# How to delete Search History?



## dbconsultant (Sep 13, 2005)

Is there a way to delete items from the Search History? It could be done with the 622 but I don't see a way to do it with the Hopper Search History.


----------



## 3HaloODST (Aug 9, 2010)

I haven't looked that hard but as far as I've seen can't delete history.


----------



## 356B (Oct 11, 2008)

dbconsultant said:


> Is there a way to delete items from the Search History? It could be done with the 622 but I don't see a way to do it with the Hopper Search History.


No, the search self deletes as searches are added. I'm not sure what number triggers a delete.


----------



## dbconsultant (Sep 13, 2005)

Ok, thanks. So, to keep certain searches active and on top (like "laurel & hardy"), I guess we just need to search on them regularly so they don't go away.


----------



## larry55 (Jun 3, 2010)

go to settings and click on reset and click on everything. You lose all of your recording .


----------



## dbconsultant (Sep 13, 2005)

larry55 said:


> go to settings and click on reset and click on everything. You lose all of your recording .

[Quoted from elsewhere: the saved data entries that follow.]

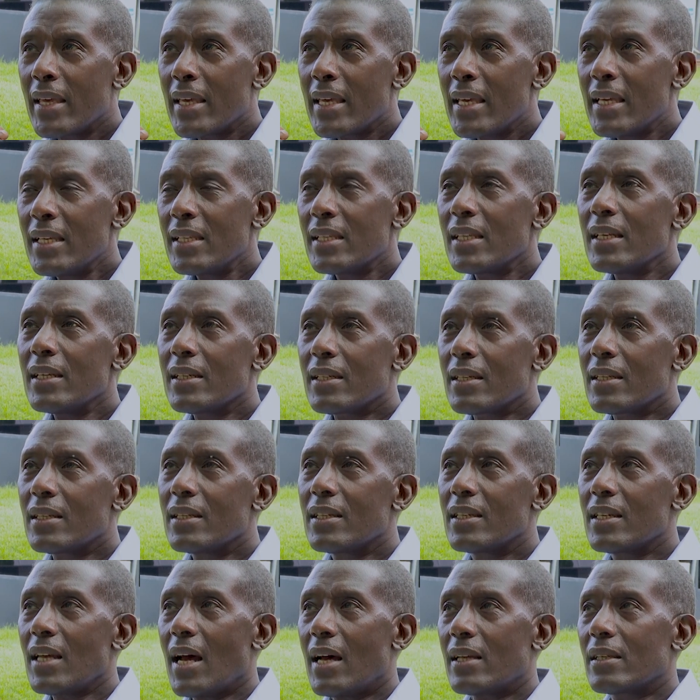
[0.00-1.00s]
is it
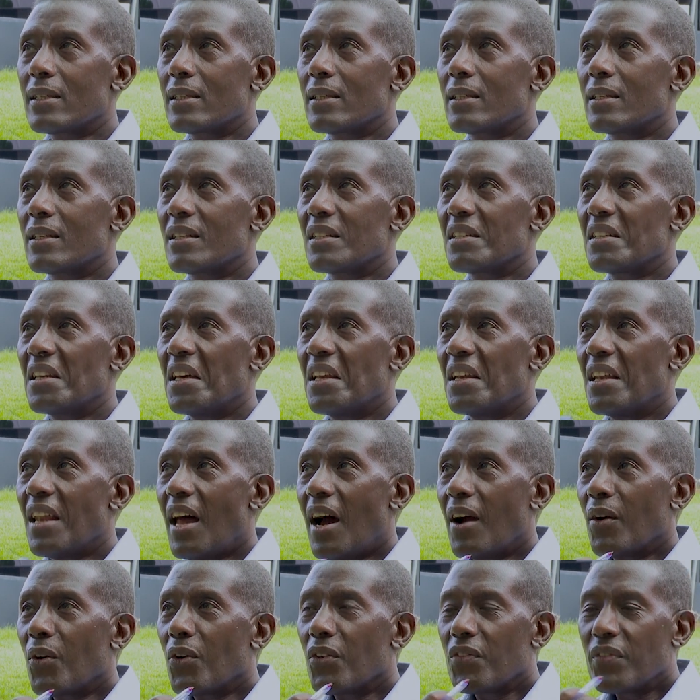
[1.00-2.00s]
just a
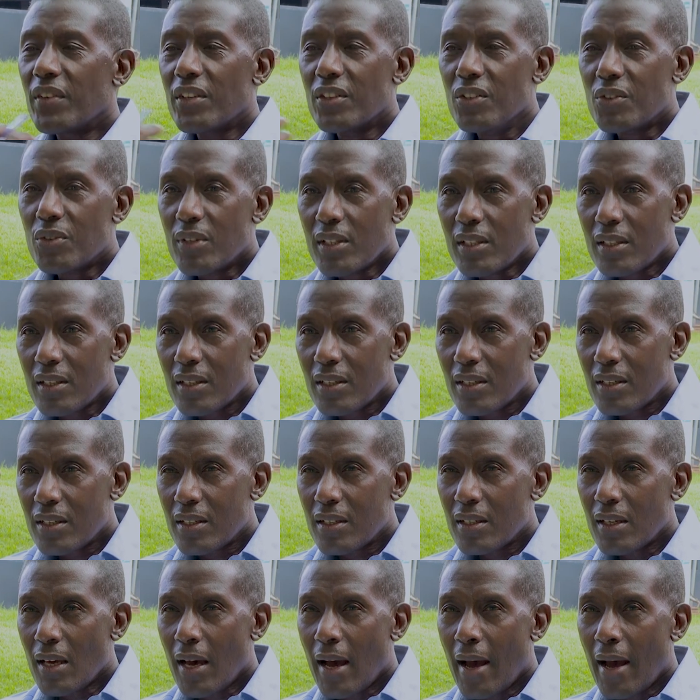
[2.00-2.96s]
lack of interest?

Thanks, but I don't want to delete everything. I want to delete some of the search history records but there are 4 or 5 that we use over and over to catch more events, like all the Laurel & Hardy movies, etc. So those timers we don't want to drop off. But I think I can handle that by making sure that we run those searches regularly to keep them close to the top.


----------



## garys (Nov 4, 2005)

dbconsultant said:


> Is there a way to delete items from the Search History? It could be done with the 622 but I don't see a way to do it with the Hopper Search History.


I know you used to be able to delete the history, but I think that history removal is no longer an option on the 622 anymore.


----------